George Barna, who led the research, broke down results of the born-again Christian parents surveyed.
“Only three out of 10 born-again parents included the salvation of their child in the list of critical parental emphases,” he stated on the company’s website. “Parents cannot force or ensure that their kids become followers of Christ. But for that emphasis to not be on the radar screen of most Christian parents is a significant reason why most Americans never embrace Jesus Christ as their savior. … The fact that most Christian parents overlook this critical responsibility is one of the biggest challenges to the Christian church.”
Another section of the survey dealt with biblical absolutes and whether or not parents teach their children that they exist. Of all parents polled, 43 percent said they teach there are some moral absolutes, while 45 percent said they teach that there are no such absolutes.
The Barna study found most parents take a laissez-faire attitude when it comes to monitoring media their kids consume.
A majority of parents, 56 percent, said they gave their youngsters general guidelines about the amount and quality of media they were allowed to access and then let the children regulate their media intake by themselves. One-third of all parents, or 36 percent, strictly limited the amount and quality of TV, music and other media the children were allowed to access.
Another survey question attempted to ascertain how parents determine whether they have been successful in raising their children. By more than a two-to-one margin, 62 percent to 28 percent, parents define success as having done the best they could, regardless of the outcomes. Less than three out of 10 parents say the fruit of their efforts is the defining factor.
The Barna study found 36 percent of those polled say having patience is a necessary attribute for parents to be effective, while 32 percent cited demonstrating love.
The next most frequently cited attributes of effective parenting were enforcing discipline and being understanding. Each of these qualities was named by 22 percent of parents.

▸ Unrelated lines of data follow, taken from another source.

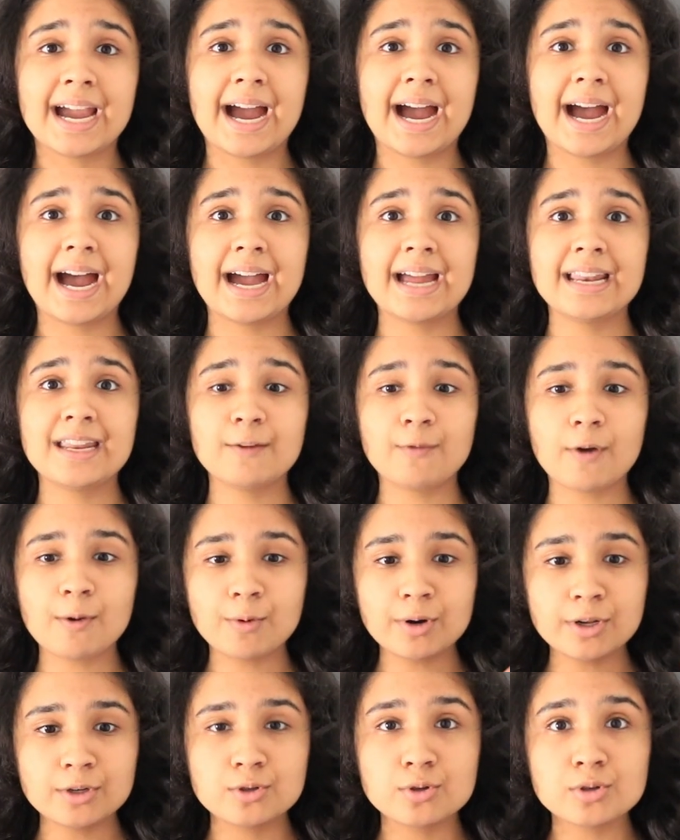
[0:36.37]
And if I
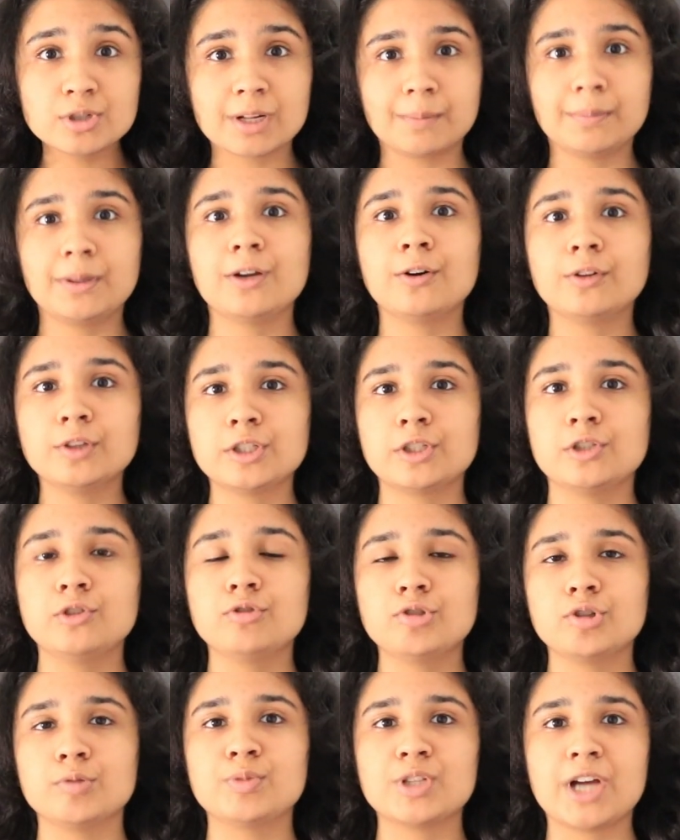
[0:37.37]
want to do something on this
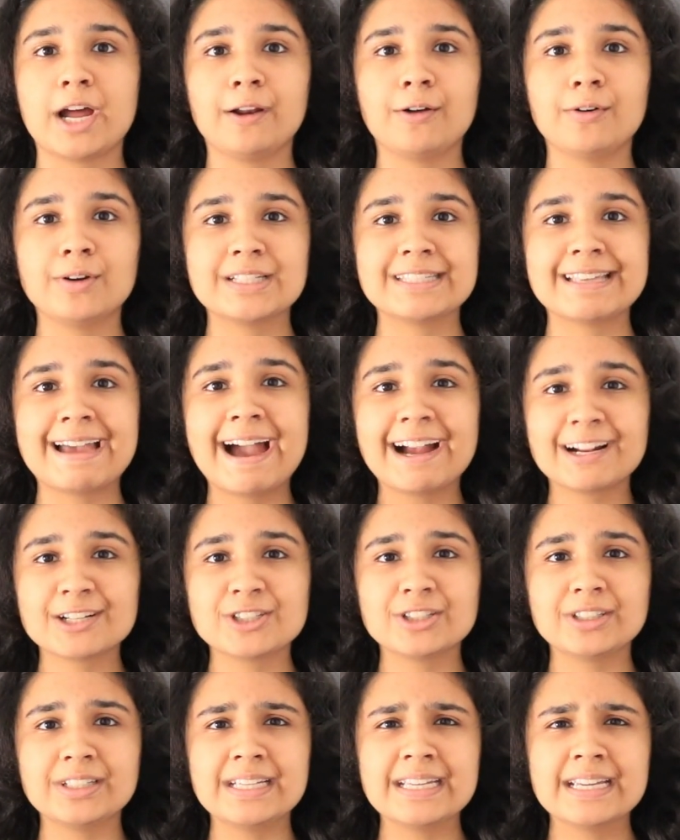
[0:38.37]
YouTube channel, it's
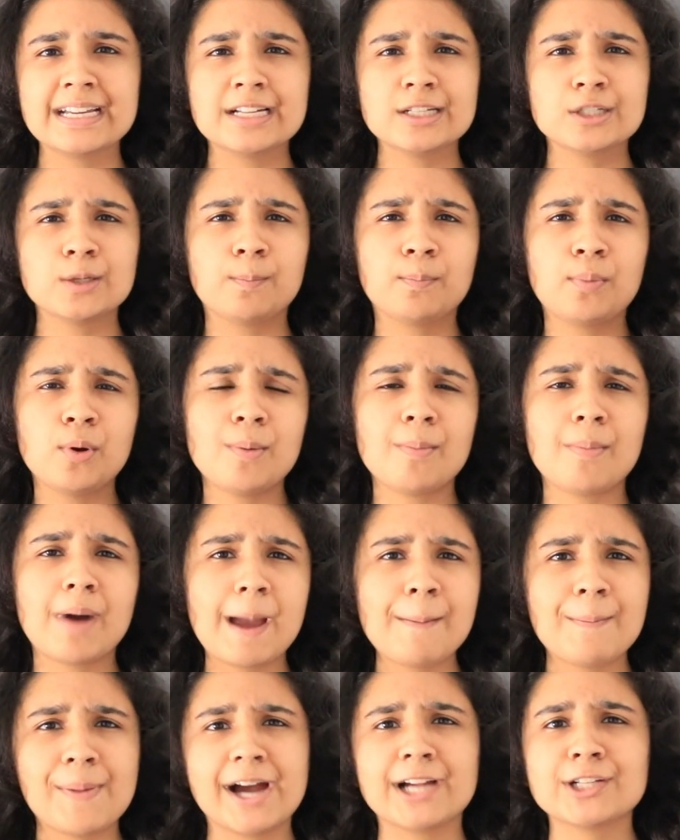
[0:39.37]
actually to put
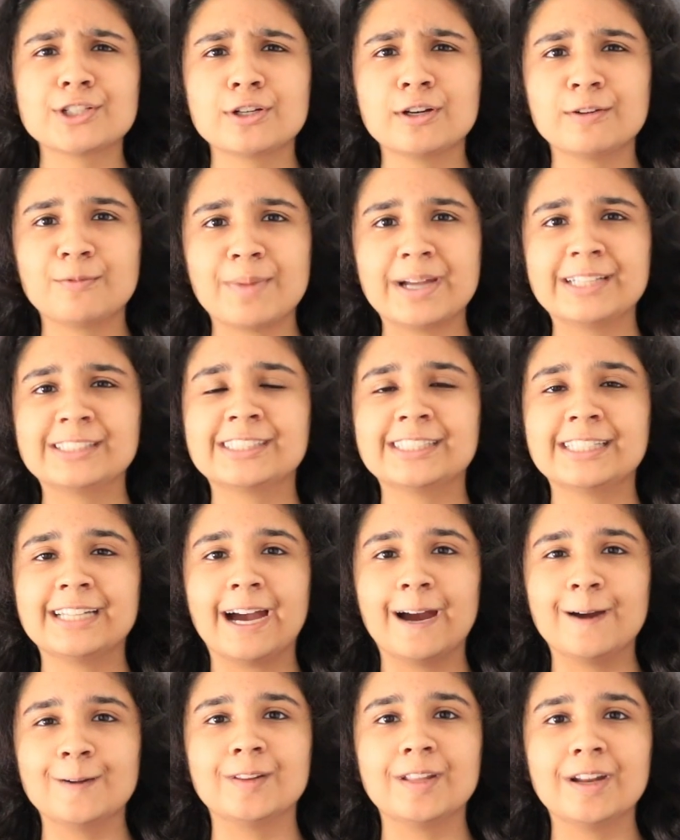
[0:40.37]
my passion of medicine
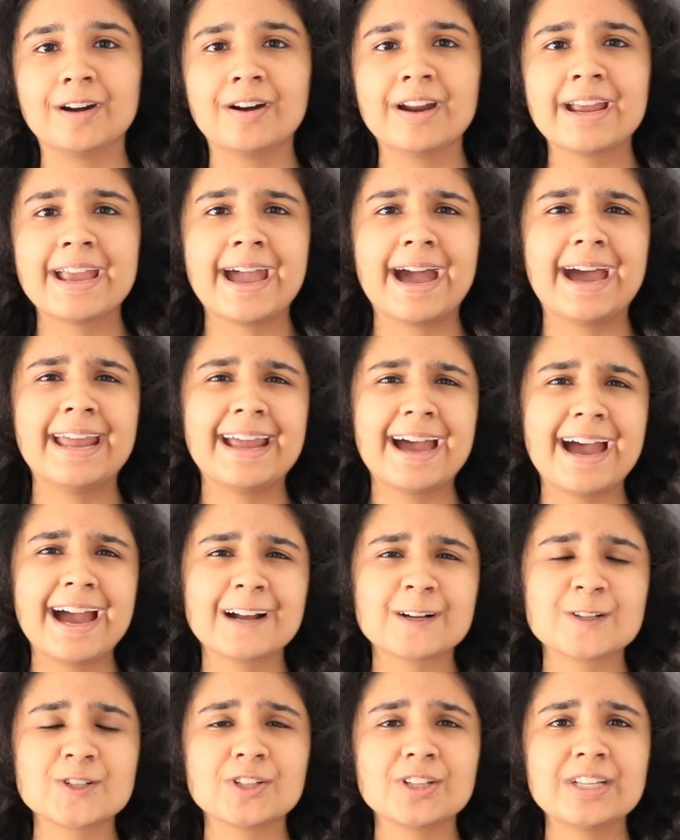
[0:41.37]
out there and
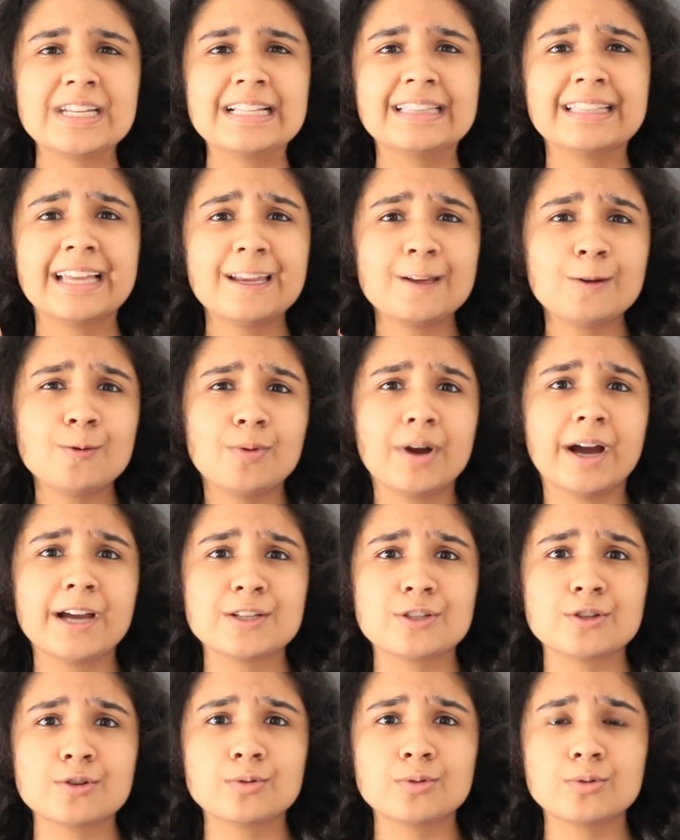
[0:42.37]
actually let you
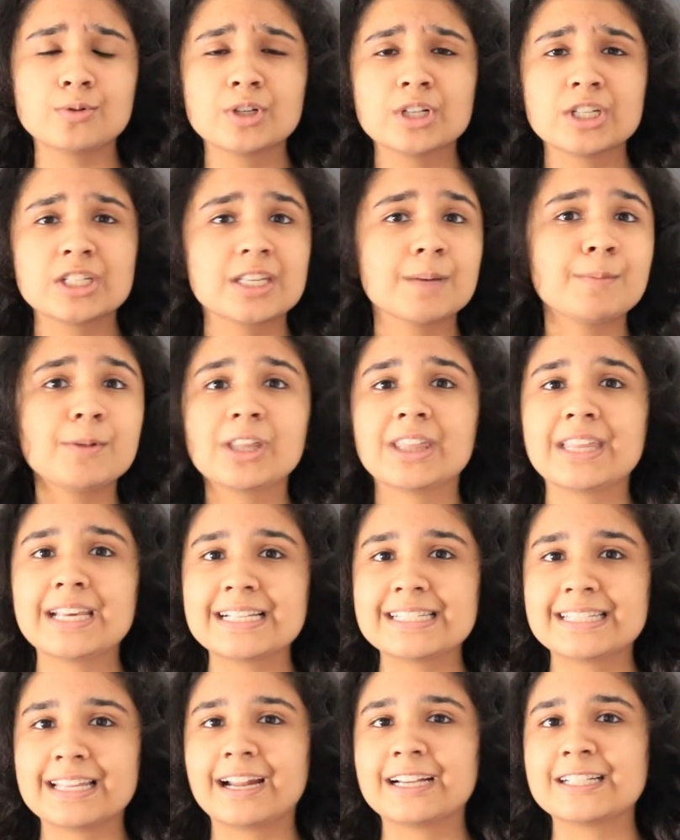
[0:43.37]
guys know some of the
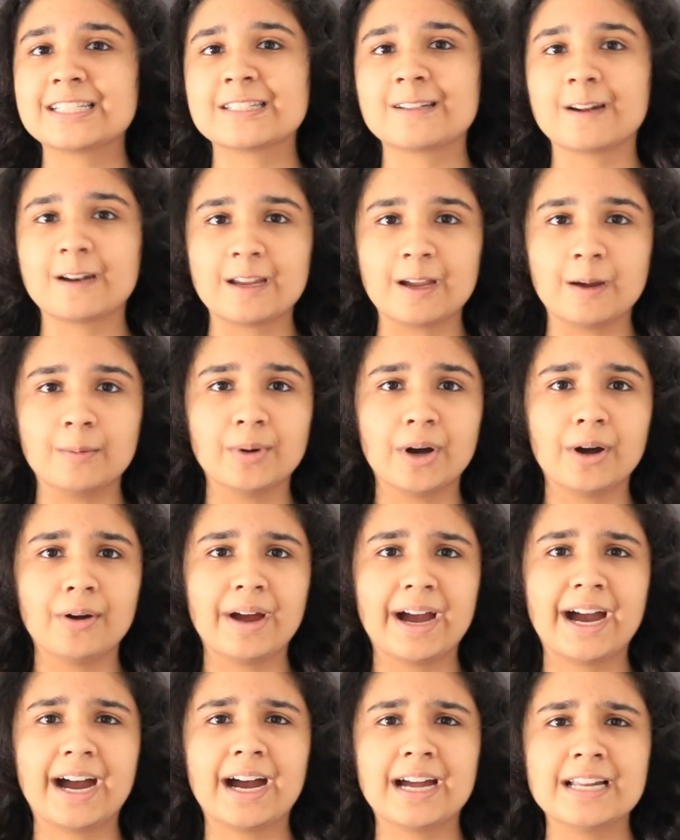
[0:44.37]
things that I study
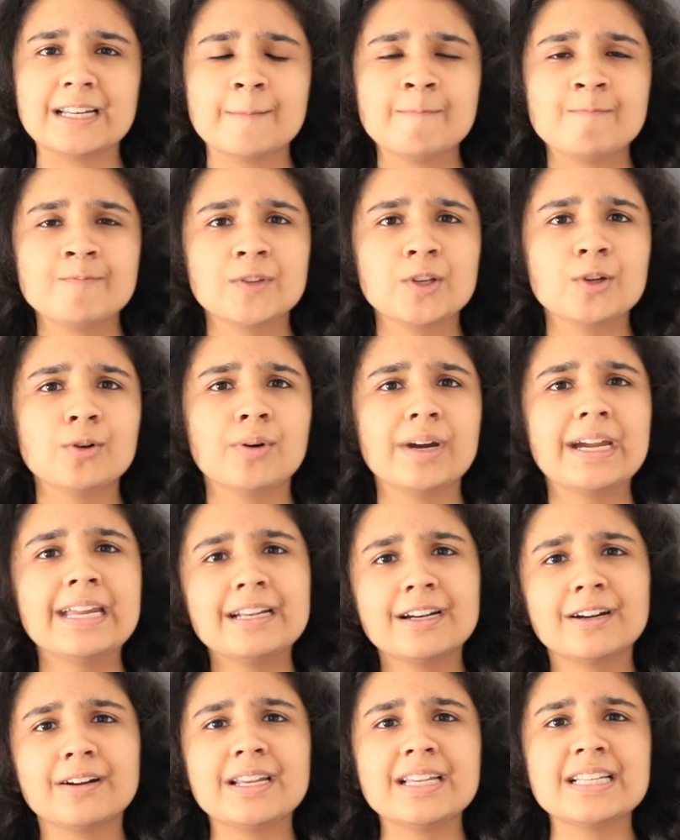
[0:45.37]
about, and you know,
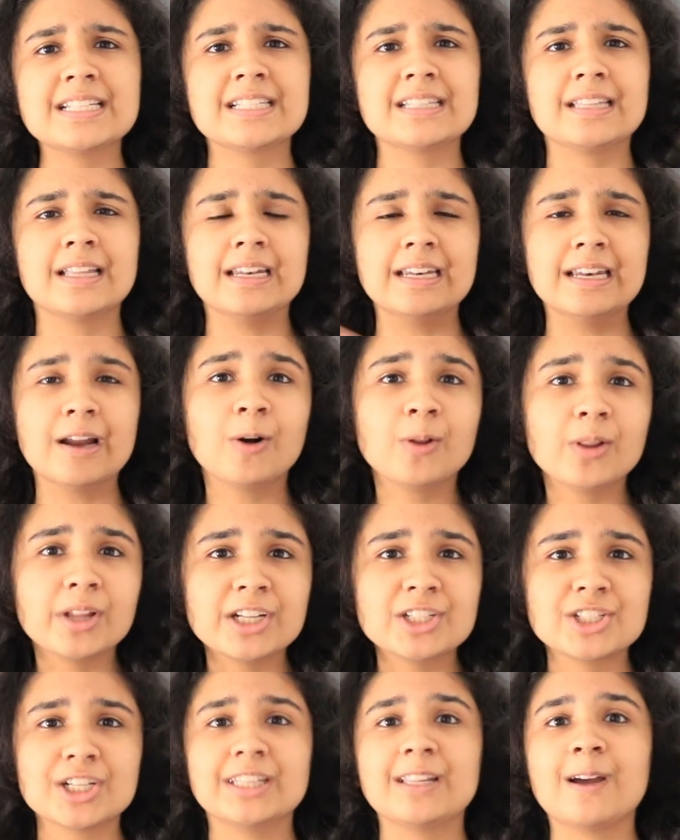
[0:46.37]
increase the
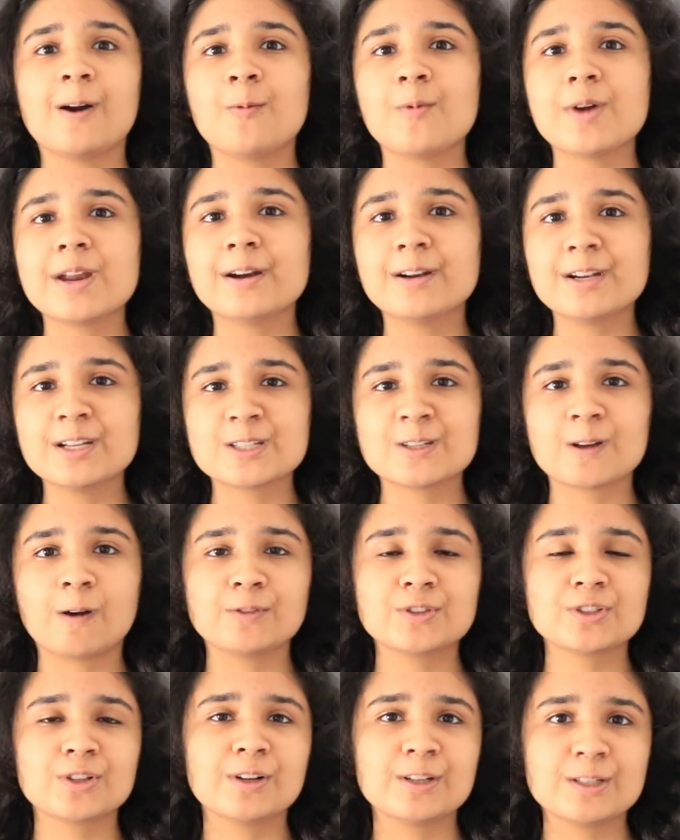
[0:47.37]
knowledge and the awareness
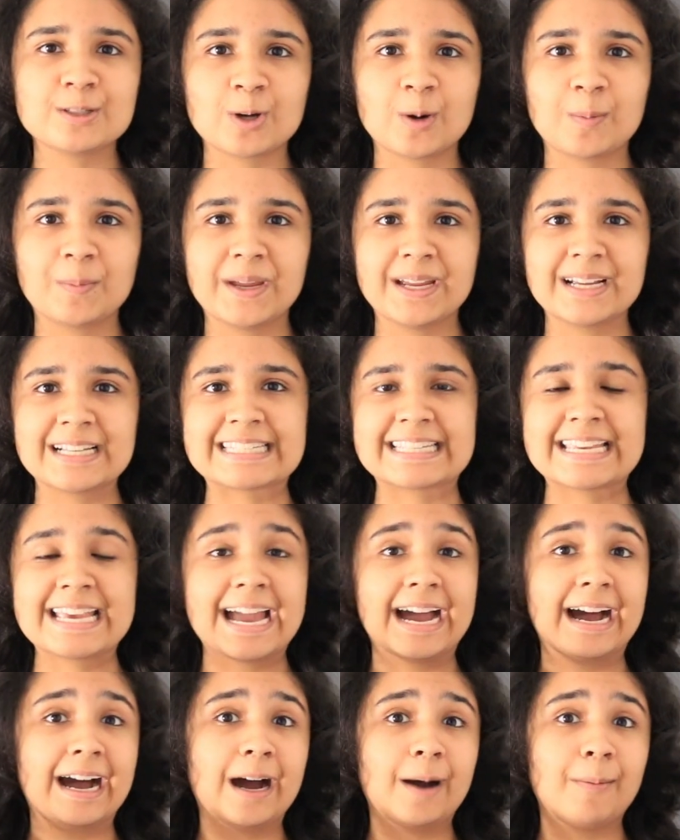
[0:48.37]
of certain topics
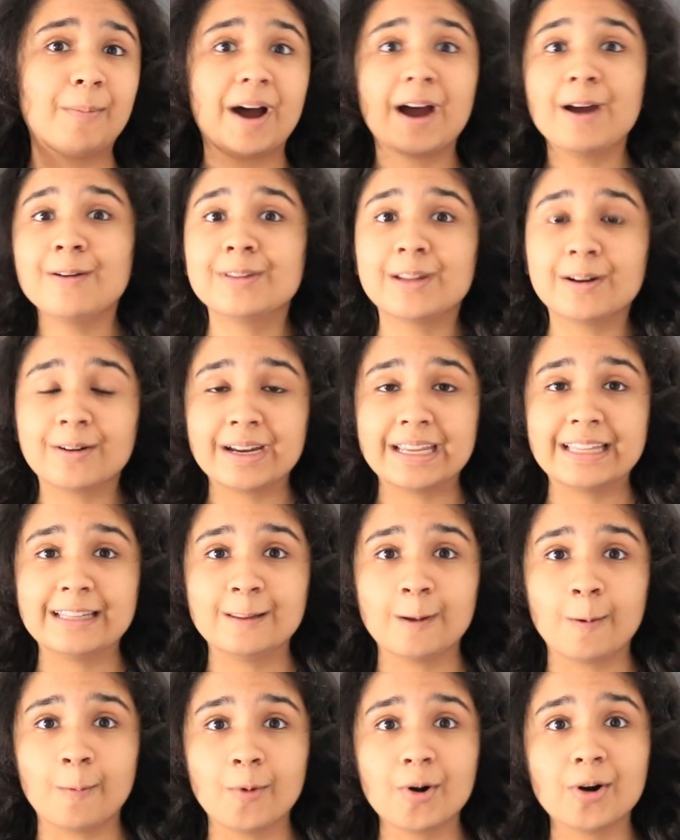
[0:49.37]
out there
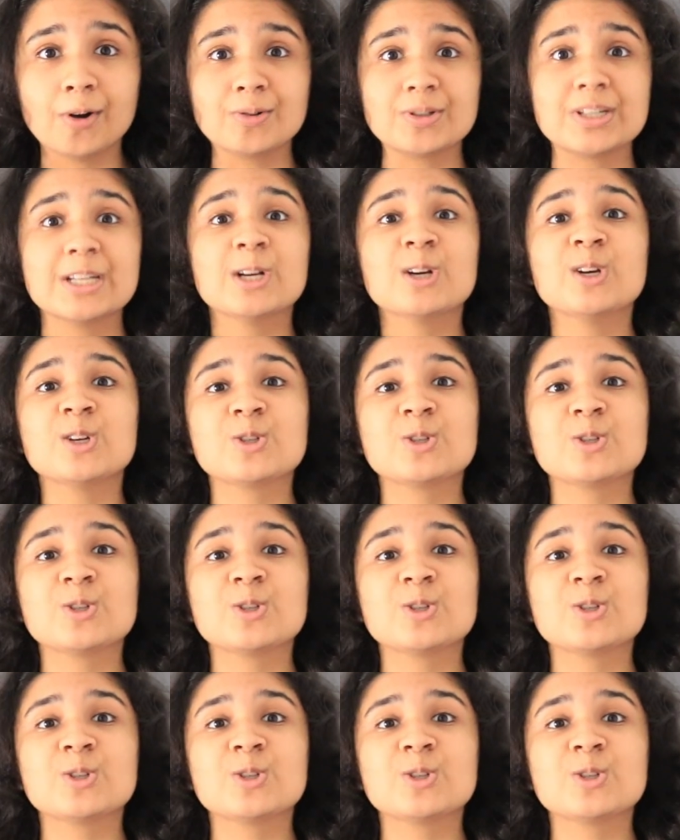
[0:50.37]
in the world.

Having a significant faith commitment and an identifiable set of religious beliefs was mentioned by just one out of every five parents as an ingredient required for parental success, the study found.
Several other qualities were named by at least one out of every 10 parents. Those included having good communication skills, 17 percent, being compassionate, 14 percent, knowing how to listen, 12 percent, and being intelligent, 11 percent.
Barna was surprised by the lack of difference between born-again Christian parents and those who were not.
“You might expect that parents who are born-again Christians would take a different approach to raising their children than did parents who have not committed their life to Christ – but that was rarely the case,” Barna said. “For instance, we found that the qualities born-again parents say an effective parent must possess, the outcomes they hope to facilitate in the lives of their children, and the media monitoring process in the household was indistinguishable from the approach taken by parents who are not born again.”
Barna said there was one distinction he noticed.
Said the researcher: “Born-again parents were twice as likely as others to teach their children that there are certain moral absolutes they should obey. However, even on that matter, less than six out of 10 born-again parents took such a position.”
Barna says the results of the new study are not unlike previous surveys he has done.
“For years we have reported research findings showing that born-again adults think and behave very much like everyone else,” he said. “It often seems that their faith makes very little difference in their life. This new study helps explain why that is: Believers do not train their children to think or act any differently. When our kids are exposed to the same influences, without much supervision, and are generally not guided to interpret their circumstances and opportunities in light of biblical principles, it’s no wonder that they grow up to be just as involved in gambling, adultery, divorce, cohabitation, excessive drinking and other unbiblical behaviors as everyone else.”